Plût au ciel que le lecteur, enhardi et devenu momentanément féroce comme ce qu'il lit, trouve, sans se désorienter, son chemin abrupt et sauvage, à travers les marécages désolés de ces pages sombres et pleines de poison; car, à moins qu'il n'apporte dans sa lecture une logique rigoureuse et une tension d'esprit égale au moins à sa défiance, les émanations mortelles de ce livre imbiberont son âme, comme l'eau le sucre. Il n'est pas bon que tout le monde lise les pages qui vont suivre; quelques-uns seuls savoureront ce fruit amer sans danger. Par conséquent, âme timide, avant de pénétrer plus loin dans de pareilles landes inexplorées, dirige tes talons en arrière et non en avant. Écoute bien ce que je te dis: dirige tes talons en arrière et non en avant, comme les yeux d'un fils qui se, détourne respectueusement de la contemplation auguste de la face maternelle; ou, plutôt, comme un angle à perte de vue de grues frileuses méditant beaucoup, qui, pendant l'hiver, vole puissamment à travers le silence, toutes voiles tendues, vers un point déterminé de l'horizon, d'où tout à coup part un vent étrange et fort, précurseur de la tempête. La grue la plus vieille et qui forme à elle seule l'avant-garde, voyant cela, branle la tête comme une personne raisonnable, conséquemment son bec aussi qu'elle fait claquer, et n'est pas contente (moi, non plus, je ne le serais pas à sa place), tandis que son vieux cou, dégarni de plumes et contemporain de trois générations de grues, se remue en ondulations irritées qui présagent l'orage qui s'approche de plus en plus.

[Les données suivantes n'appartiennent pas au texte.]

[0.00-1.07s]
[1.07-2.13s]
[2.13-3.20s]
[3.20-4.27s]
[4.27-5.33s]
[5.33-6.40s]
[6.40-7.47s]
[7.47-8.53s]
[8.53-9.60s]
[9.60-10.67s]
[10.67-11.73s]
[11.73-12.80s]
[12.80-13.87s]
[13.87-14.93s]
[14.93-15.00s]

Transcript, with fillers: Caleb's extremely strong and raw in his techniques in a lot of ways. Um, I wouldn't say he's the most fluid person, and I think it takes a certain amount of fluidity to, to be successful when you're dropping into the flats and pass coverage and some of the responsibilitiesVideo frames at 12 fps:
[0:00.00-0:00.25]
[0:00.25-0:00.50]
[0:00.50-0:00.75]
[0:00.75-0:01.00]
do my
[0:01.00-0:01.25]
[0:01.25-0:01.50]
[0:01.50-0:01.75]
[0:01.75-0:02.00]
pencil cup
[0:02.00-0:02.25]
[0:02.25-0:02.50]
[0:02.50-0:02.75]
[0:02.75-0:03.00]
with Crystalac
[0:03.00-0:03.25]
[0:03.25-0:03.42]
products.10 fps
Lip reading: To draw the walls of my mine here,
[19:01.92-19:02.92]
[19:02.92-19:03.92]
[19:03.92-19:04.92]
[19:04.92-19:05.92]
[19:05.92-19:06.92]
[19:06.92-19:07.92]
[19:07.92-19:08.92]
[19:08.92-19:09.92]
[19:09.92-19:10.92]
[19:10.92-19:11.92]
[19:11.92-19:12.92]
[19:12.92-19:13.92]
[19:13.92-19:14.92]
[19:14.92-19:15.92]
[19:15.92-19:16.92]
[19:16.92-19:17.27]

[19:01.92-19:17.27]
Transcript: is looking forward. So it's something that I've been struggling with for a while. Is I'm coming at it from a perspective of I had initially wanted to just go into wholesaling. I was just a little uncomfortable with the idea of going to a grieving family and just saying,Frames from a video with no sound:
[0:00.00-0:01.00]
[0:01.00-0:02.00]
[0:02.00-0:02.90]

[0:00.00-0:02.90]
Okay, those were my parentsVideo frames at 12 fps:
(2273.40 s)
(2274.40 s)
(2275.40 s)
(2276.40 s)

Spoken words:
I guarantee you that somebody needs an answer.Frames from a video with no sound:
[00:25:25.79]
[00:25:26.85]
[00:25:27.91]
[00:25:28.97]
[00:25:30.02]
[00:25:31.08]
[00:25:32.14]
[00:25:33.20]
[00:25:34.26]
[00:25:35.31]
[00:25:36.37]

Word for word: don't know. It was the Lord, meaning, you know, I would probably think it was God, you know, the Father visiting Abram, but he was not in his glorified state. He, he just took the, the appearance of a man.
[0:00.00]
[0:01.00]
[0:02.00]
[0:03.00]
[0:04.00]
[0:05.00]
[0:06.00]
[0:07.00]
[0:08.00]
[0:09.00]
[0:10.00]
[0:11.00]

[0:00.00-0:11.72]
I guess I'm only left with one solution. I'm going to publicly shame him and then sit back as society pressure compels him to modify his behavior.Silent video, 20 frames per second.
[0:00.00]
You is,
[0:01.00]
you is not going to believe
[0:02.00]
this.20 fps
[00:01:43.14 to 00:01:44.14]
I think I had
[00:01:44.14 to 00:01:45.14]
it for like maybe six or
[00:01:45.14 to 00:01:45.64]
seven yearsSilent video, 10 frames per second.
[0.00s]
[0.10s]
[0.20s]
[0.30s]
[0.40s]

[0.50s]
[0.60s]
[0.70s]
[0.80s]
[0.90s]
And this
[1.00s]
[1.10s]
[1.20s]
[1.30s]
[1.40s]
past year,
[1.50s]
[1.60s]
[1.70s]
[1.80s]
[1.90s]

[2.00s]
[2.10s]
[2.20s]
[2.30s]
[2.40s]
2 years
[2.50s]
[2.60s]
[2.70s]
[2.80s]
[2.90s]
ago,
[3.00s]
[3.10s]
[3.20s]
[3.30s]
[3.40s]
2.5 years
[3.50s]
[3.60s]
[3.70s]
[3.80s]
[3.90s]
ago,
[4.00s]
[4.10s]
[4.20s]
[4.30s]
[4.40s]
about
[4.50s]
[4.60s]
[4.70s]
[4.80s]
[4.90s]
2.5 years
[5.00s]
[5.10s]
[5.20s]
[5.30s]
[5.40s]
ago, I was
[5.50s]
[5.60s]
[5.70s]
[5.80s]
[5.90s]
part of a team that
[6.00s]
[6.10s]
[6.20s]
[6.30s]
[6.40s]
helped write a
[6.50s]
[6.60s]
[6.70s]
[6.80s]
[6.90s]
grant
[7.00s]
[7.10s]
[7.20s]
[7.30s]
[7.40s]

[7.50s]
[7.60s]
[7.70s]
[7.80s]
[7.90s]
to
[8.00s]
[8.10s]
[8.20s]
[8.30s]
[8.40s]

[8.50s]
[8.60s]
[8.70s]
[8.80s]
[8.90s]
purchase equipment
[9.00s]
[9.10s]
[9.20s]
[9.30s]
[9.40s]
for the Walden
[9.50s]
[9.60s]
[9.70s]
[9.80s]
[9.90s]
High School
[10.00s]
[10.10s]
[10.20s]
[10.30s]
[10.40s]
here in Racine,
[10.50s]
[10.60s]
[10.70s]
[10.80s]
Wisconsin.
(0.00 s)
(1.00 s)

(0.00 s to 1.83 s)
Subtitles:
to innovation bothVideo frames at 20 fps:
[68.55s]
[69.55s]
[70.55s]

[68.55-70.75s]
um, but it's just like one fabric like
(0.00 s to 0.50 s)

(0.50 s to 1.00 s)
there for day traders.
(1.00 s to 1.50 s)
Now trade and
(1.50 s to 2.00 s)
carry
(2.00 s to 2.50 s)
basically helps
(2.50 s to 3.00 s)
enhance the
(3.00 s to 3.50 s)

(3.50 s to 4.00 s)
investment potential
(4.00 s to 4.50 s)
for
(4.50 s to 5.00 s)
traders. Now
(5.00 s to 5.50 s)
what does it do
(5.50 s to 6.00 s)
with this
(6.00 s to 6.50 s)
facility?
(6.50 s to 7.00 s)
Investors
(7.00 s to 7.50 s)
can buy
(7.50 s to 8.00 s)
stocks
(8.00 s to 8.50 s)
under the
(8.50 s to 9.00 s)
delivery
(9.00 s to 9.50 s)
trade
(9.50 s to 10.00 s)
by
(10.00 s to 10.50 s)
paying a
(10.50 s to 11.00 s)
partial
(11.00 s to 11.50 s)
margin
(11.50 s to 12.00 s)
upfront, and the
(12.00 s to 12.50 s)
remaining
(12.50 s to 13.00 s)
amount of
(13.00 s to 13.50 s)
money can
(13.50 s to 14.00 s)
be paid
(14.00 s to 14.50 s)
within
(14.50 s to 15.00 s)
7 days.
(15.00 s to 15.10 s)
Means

Après avoir de sang-froid regardé plusieurs fois de tous les côtés avec des yeux qui renferment l'expérience, prudemment, la première (car, c'est elle qui a le privilége de montrer les plumes de sa queue aux autres grues inférieures en intelligence), avec son cri vigilant de mélancolique sentinelle, pour repousser l'ennemi commun, elle vire avec flexibilité la pointe de la figure géométrique (c'est peut-être un triangle, mais on ne voit pas le troisième côté que forment dans l'espace ces curieux oiseaux de passage), soit à bâbord, soit à tribord, comme un habile capitaine; et, manœuvrant avec des ailes qui ne paraissent pas plus grandes que celles d'un moineau, parce qu'elle n'est pas bête, elle prend ainsi un autre chemin philosophique et plus sûr.